### What needs to be done:
Pictures aside, can you reproduce the records word for word?

Start of Block

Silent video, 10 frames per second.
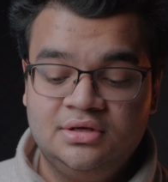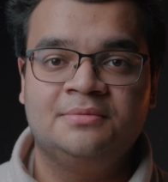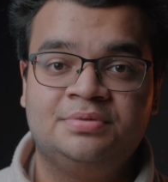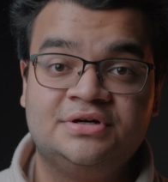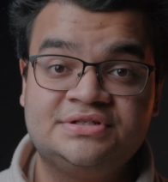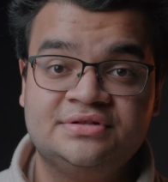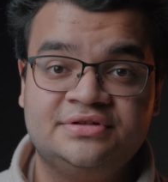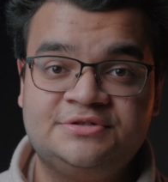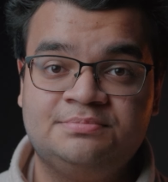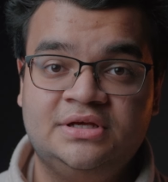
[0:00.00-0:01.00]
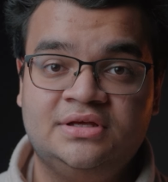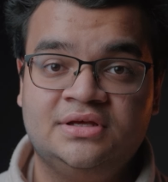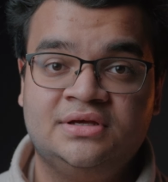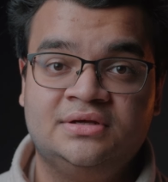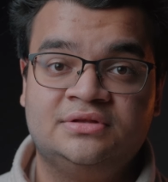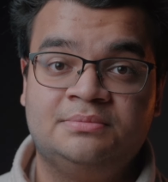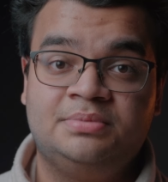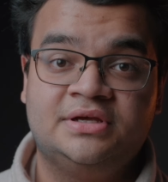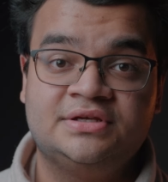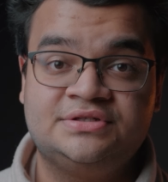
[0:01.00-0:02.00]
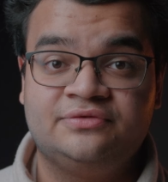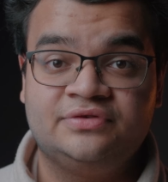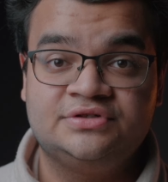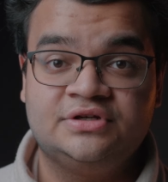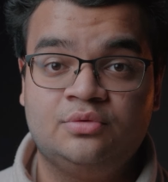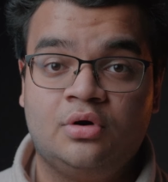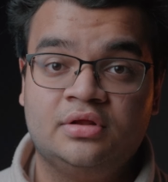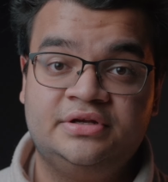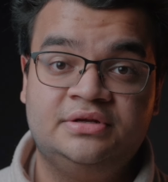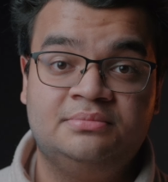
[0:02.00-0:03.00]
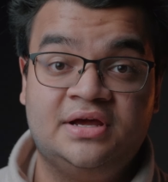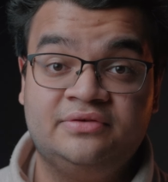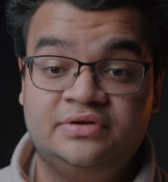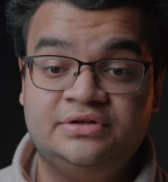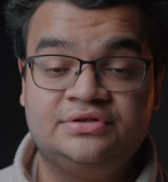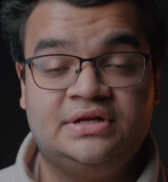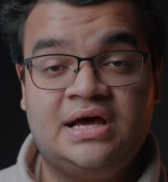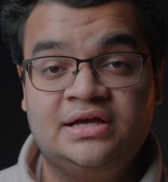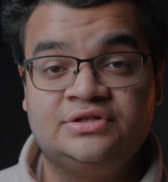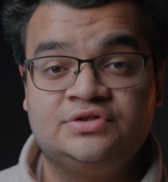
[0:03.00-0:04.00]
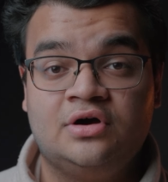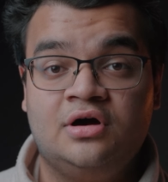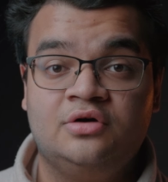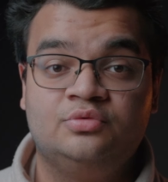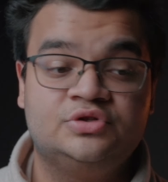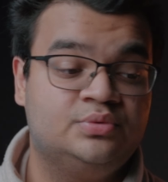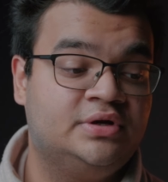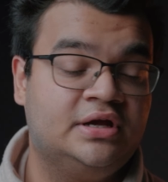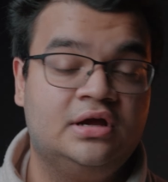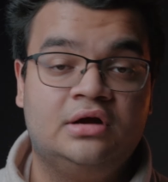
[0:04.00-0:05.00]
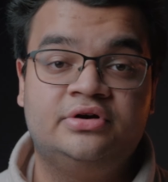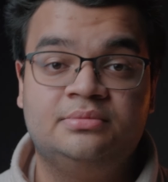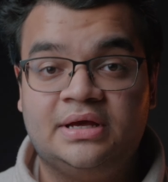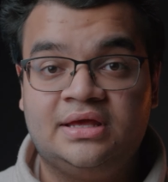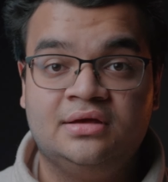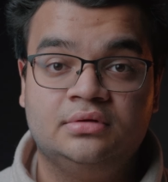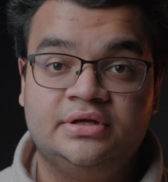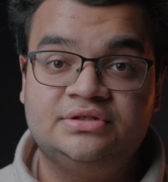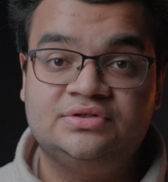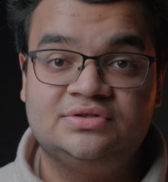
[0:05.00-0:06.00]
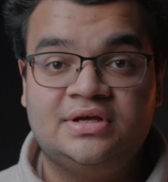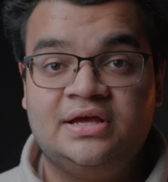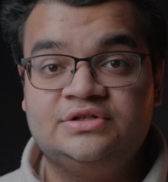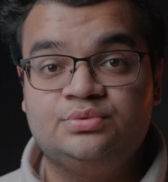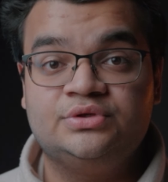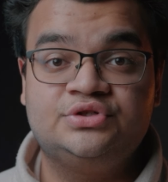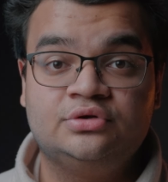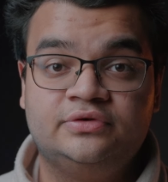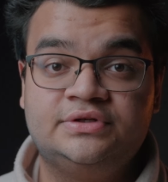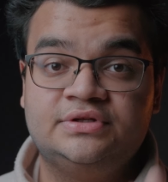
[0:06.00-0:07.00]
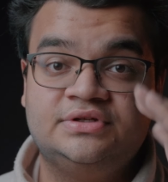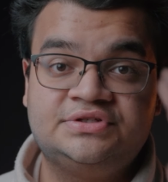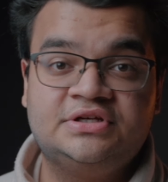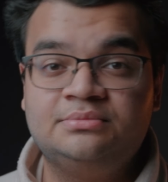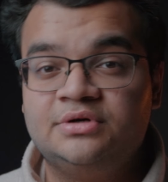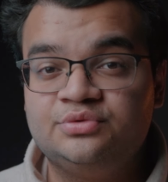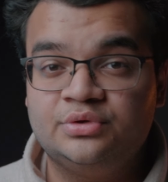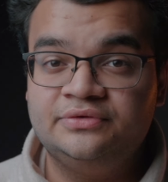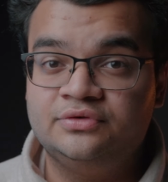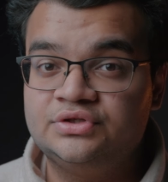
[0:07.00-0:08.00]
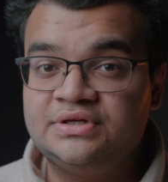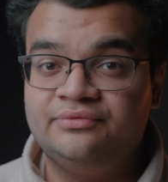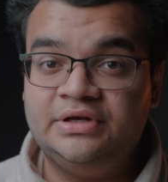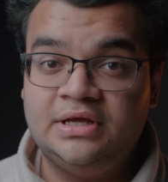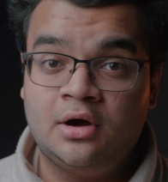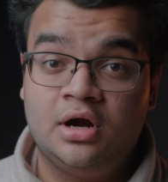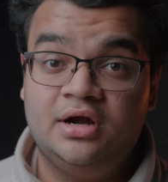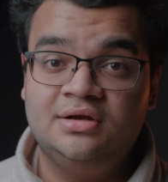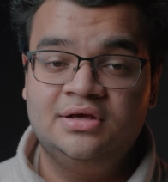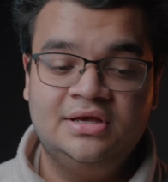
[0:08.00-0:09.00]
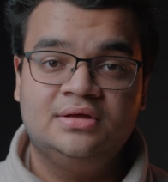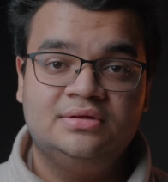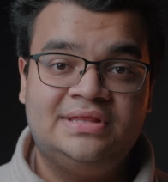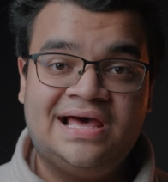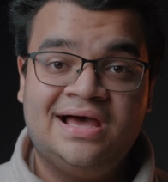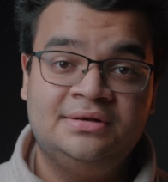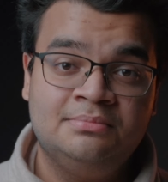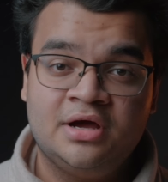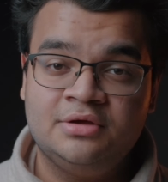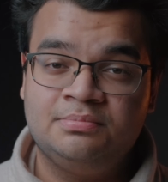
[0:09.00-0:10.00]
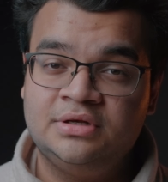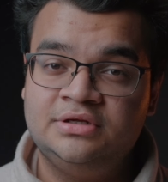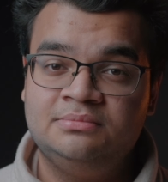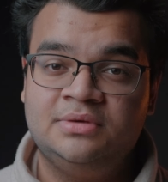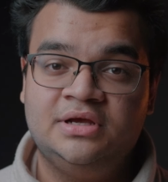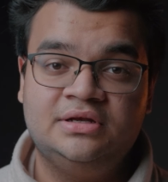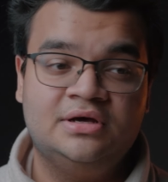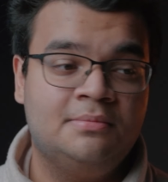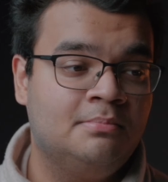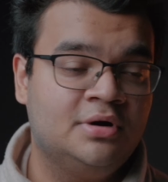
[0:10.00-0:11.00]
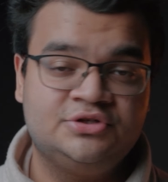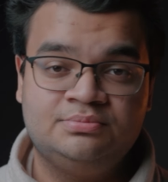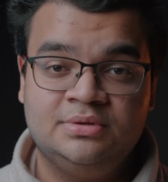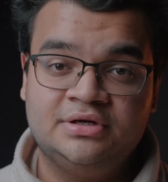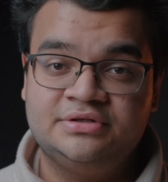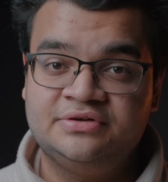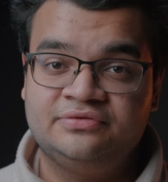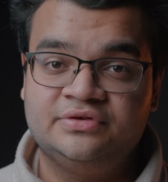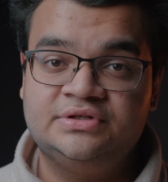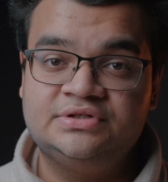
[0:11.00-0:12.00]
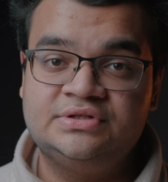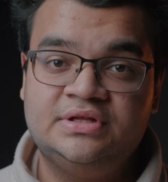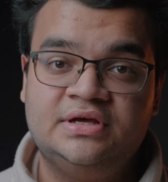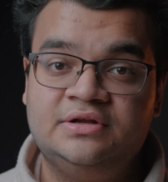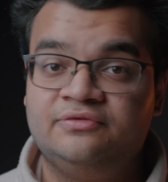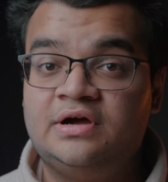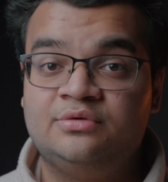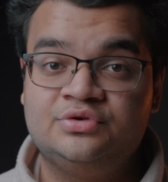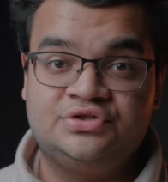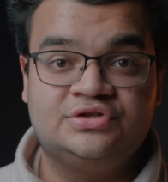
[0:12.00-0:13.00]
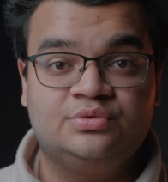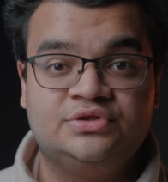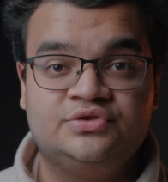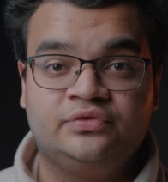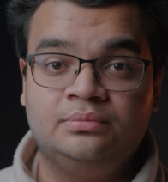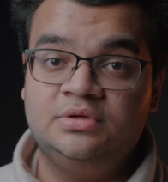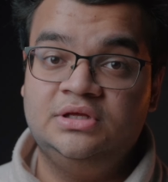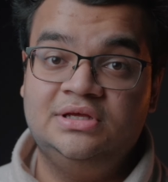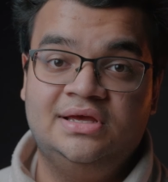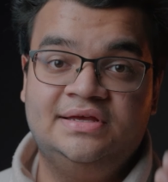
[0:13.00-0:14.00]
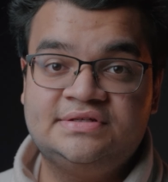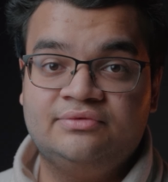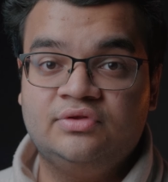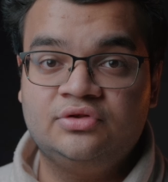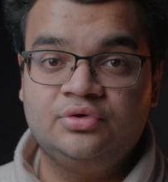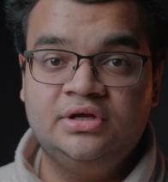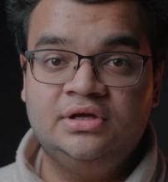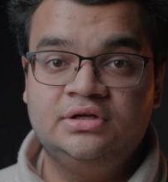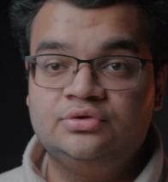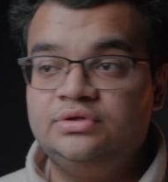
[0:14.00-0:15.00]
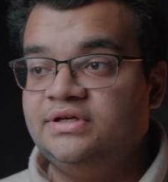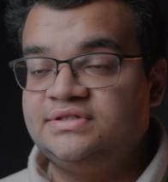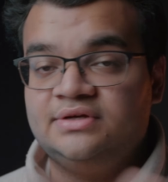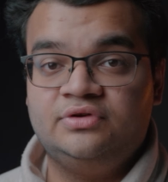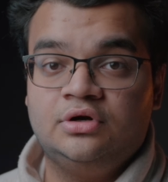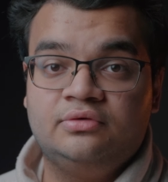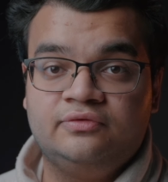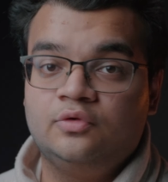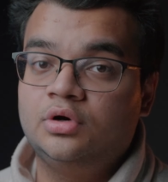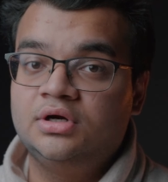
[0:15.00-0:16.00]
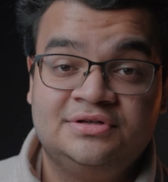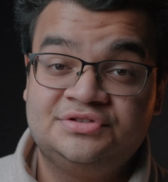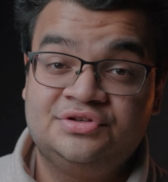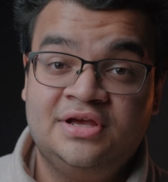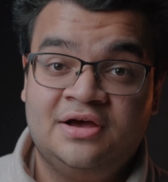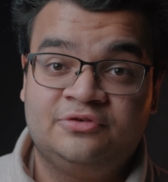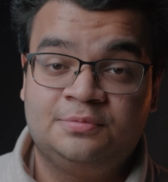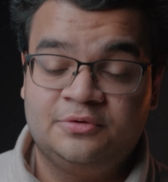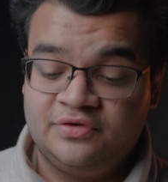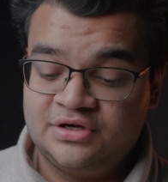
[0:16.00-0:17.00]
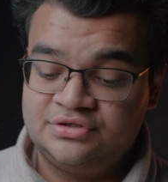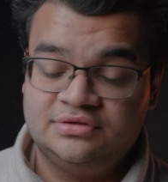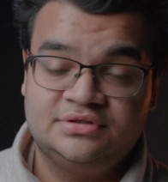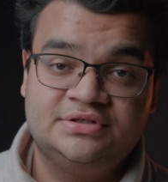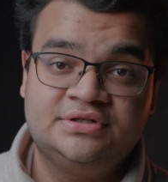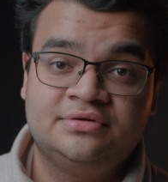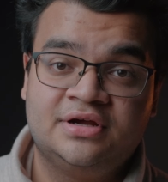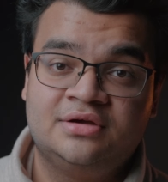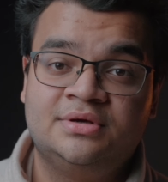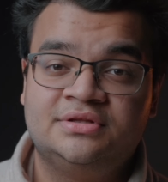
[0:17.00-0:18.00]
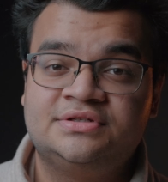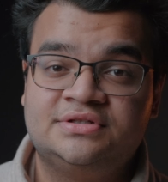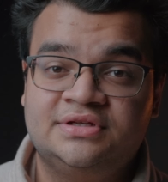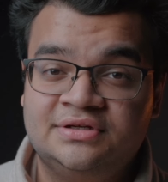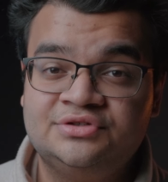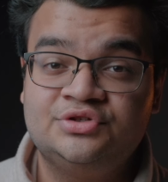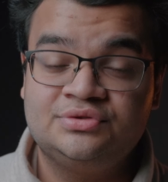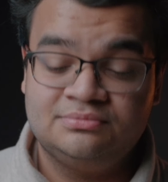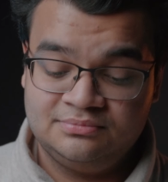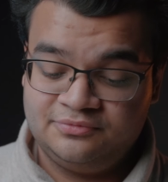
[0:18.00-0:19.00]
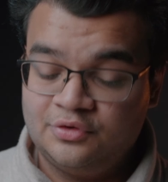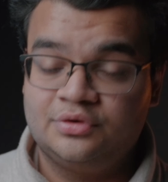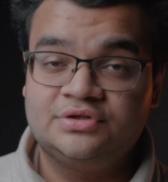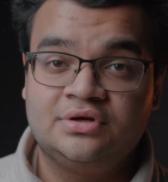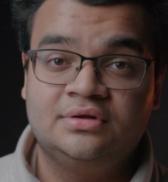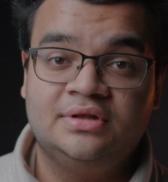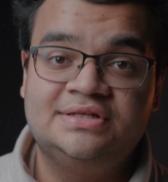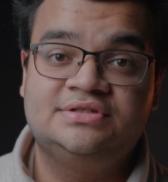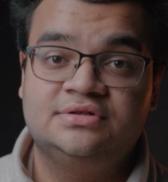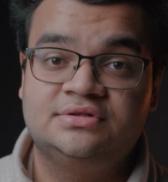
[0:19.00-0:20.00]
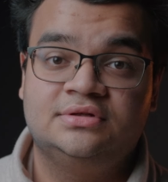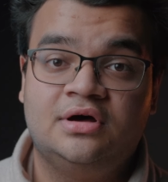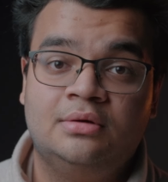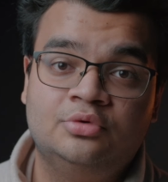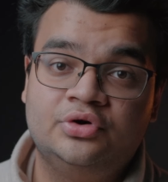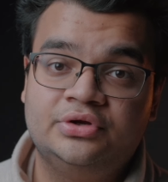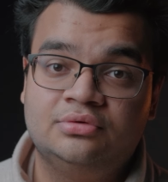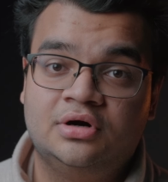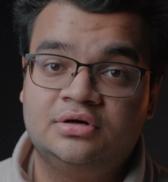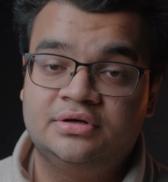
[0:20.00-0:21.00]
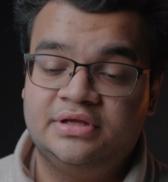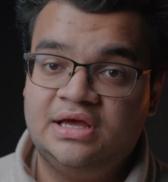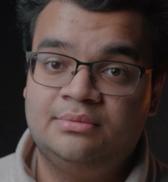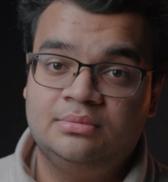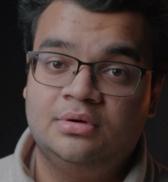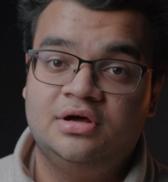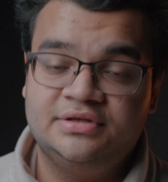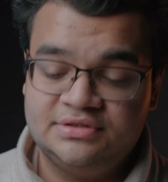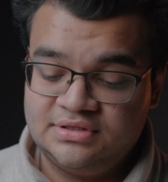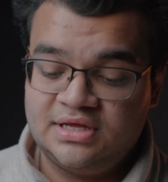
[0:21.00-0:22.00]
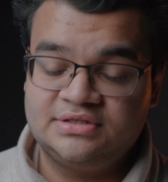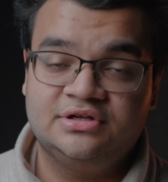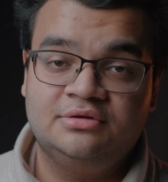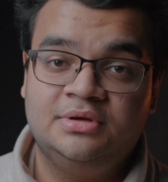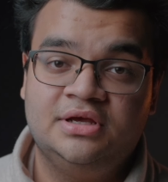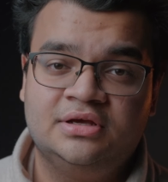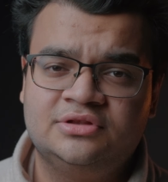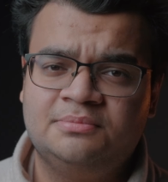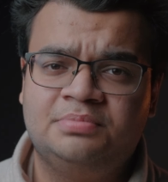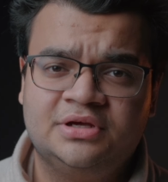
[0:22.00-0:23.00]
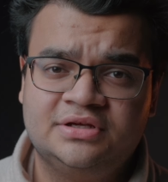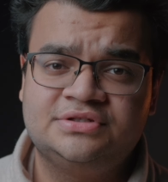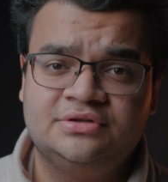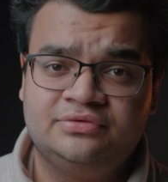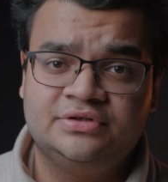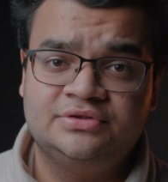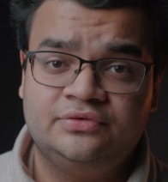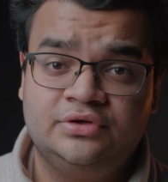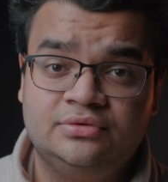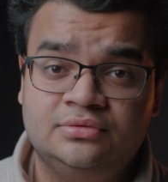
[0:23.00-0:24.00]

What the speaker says: Personally speaking, the biggest difference in quality in my videos that I saw was when I got rid of my kit lens and switched over to the Sigma 2470 Art. That, in my opinion, made a much bigger difference than if I was to switch from the A7 III to the A7R4. So yeah, for professionals, I still recommend this thing. Just focus on lenses a lot more you are on camera bodies. That's gonna make the biggest difference for you.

End of Block

### Answer to this task:
Silent video, 10 frames per second.
[0:00.00-0:01.00]
[0:01.00-0:02.00]
[0:02.00-0:03.00]
[0:03.00-0:04.00]
[0:04.00-0:05.00]
[0:05.00-0:06.00]
[0:06.00-0:07.00]
[0:07.00-0:08.00]
[0:08.00-0:09.00]
[0:09.00-0:10.00]
[0:10.00-0:11.00]
[0:11.00-0:12.00]
[0:12.00-0:13.00]
[0:13.00-0:14.00]
[0:14.00-0:15.00]
[0:15.00-0:16.00]
[0:16.00-0:17.00]
[0:17.00-0:18.00]
[0:18.00-0:19.00]
[0:19.00-0:20.00]
[0:20.00-0:21.00]
[0:21.00-0:22.00]
[0:22.00-0:23.00]
[0:23.00-0:24.00]

What the speaker says: Personally speaking, the biggest difference in quality in my videos that I saw was when I got rid of my kit lens and switched over to the Sigma 2470 Art. That, in my opinion, made a much bigger difference than if I was to switch from the A7 III to the A7R4. So yeah, for professionals, I still recommend this thing. Just focus on lenses a lot more you are on camera bodies. That's gonna make the biggest difference for you.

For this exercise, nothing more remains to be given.